EXERCISE PROMPT. Give back the lines of the records exactly, starting at the first and ending at the one with "Transcript: They're not".

====== DATASET ======

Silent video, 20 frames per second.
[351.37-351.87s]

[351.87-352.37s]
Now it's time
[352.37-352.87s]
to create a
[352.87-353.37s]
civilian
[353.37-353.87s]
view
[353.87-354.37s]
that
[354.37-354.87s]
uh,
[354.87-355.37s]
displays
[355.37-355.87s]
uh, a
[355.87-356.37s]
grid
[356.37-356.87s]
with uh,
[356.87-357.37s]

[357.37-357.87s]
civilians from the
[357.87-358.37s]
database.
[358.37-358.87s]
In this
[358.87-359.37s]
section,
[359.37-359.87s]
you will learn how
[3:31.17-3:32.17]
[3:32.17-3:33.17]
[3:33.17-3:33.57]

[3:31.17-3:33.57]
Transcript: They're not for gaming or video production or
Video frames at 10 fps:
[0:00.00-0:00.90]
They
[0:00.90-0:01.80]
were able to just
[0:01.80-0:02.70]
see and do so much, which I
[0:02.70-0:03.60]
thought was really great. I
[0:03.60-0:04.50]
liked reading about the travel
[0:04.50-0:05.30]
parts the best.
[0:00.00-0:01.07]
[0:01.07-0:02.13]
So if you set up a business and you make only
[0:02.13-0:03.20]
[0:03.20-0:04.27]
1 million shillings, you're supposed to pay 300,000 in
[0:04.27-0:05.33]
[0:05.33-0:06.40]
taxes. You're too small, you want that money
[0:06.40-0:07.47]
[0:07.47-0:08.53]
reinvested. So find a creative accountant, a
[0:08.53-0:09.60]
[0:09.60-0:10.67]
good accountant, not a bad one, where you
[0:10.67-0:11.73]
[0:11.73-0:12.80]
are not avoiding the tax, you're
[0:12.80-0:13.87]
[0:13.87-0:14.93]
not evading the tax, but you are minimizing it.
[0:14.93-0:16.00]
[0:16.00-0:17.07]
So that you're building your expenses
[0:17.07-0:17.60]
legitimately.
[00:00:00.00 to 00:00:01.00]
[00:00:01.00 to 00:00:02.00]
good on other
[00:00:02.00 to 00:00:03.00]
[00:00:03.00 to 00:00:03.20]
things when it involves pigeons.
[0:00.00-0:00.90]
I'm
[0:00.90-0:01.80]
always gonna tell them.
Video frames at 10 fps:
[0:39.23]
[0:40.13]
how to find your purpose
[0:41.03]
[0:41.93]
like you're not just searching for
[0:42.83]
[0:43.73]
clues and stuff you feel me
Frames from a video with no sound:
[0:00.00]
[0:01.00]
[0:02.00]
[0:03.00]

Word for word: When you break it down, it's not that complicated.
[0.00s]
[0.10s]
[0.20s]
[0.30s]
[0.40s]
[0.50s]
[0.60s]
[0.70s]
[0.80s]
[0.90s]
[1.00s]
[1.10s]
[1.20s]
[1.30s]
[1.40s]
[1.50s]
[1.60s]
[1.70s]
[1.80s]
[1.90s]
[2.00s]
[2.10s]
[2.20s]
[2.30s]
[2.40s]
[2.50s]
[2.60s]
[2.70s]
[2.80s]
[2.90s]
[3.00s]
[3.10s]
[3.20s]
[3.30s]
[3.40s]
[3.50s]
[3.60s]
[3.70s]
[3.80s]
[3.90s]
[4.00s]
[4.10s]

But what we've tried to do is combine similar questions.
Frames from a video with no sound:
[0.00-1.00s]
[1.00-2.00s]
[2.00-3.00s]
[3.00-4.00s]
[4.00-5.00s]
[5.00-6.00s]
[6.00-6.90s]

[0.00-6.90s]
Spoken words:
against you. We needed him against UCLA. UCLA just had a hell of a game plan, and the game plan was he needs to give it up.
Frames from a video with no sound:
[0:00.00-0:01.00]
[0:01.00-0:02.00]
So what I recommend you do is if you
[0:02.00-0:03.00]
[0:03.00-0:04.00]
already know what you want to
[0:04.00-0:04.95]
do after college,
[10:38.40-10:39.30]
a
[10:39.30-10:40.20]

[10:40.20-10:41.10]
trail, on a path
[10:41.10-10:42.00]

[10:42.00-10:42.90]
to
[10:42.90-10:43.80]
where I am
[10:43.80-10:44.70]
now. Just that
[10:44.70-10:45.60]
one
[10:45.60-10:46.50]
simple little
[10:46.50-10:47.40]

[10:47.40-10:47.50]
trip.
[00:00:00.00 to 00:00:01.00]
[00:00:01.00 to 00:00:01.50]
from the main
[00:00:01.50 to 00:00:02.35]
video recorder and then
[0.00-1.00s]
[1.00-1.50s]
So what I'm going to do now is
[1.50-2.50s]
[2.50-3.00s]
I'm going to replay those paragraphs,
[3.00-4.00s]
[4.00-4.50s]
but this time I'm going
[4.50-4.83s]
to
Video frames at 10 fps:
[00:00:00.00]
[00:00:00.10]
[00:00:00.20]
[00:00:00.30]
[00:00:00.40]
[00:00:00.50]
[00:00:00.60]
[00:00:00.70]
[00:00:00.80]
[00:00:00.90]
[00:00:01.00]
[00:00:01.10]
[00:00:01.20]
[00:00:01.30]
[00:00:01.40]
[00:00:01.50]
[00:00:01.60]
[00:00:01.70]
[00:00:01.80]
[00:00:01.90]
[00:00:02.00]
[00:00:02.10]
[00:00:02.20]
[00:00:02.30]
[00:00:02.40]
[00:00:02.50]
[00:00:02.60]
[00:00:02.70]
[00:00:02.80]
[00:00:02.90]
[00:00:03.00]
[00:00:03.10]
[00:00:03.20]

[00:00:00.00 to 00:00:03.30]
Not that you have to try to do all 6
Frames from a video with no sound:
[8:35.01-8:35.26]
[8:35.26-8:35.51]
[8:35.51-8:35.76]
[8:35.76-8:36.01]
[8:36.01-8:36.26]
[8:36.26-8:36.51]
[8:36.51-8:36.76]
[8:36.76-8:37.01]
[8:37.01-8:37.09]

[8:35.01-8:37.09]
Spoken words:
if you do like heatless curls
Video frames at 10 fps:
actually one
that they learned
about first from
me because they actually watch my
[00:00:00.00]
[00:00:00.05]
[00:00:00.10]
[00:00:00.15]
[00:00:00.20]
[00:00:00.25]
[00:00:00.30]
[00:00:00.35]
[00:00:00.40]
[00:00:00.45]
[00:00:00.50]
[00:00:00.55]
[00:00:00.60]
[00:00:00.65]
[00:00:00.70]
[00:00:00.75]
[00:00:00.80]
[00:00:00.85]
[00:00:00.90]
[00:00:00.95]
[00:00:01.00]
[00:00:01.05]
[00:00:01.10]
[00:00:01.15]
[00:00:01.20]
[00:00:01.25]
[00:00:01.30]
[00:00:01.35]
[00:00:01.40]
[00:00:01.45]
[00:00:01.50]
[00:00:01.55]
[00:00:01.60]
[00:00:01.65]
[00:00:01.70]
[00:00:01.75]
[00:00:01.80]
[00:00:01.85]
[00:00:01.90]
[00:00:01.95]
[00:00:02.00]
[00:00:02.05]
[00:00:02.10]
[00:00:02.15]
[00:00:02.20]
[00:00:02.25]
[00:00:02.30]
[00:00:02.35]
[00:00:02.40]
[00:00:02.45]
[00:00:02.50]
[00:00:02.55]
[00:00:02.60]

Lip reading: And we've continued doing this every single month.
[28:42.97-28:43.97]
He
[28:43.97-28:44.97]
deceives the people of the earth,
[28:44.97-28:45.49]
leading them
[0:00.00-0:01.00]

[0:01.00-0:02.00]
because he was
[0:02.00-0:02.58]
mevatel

======

ANSWER BOX.
Silent video, 20 frames per second.
[351.37-351.87s]

[351.87-352.37s]
Now it's time
[352.37-352.87s]
to create a
[352.87-353.37s]
civilian
[353.37-353.87s]
view
[353.87-354.37s]
that
[354.37-354.87s]
uh,
[354.87-355.37s]
displays
[355.37-355.87s]
uh, a
[355.87-356.37s]
grid
[356.37-356.87s]
with uh,
[356.87-357.37s]

[357.37-357.87s]
civilians from the
[357.87-358.37s]
database.
[358.37-358.87s]
In this
[358.87-359.37s]
section,
[359.37-359.87s]
you will learn how
[3:31.17-3:32.17]
[3:32.17-3:33.17]
[3:33.17-3:33.57]

[3:31.17-3:33.57]
Transcript: They're not for gaming or video production or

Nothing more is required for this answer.